#### TASK GOAL
The expected result is a word-for-word copy of the entries, minus any pictures.

Collected data entries
* * * * * * *

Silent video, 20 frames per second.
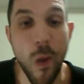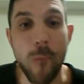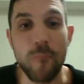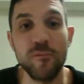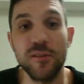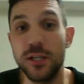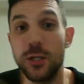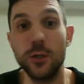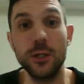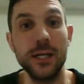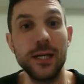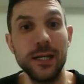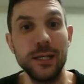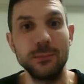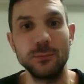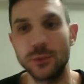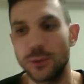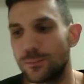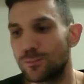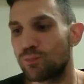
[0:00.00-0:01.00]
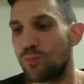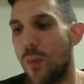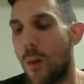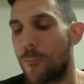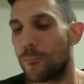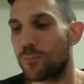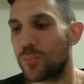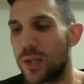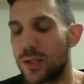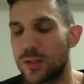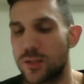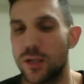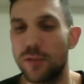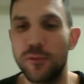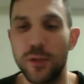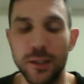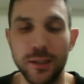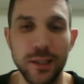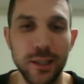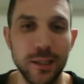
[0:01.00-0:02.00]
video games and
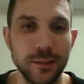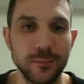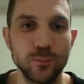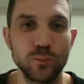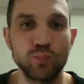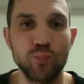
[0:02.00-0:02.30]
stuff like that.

* * * * * * *

#### WRITTEN ANSWER
Silent video, 20 frames per second.
[0:00.00-0:01.00]
[0:01.00-0:02.00]
video games and
[0:02.00-0:02.30]
stuff like that.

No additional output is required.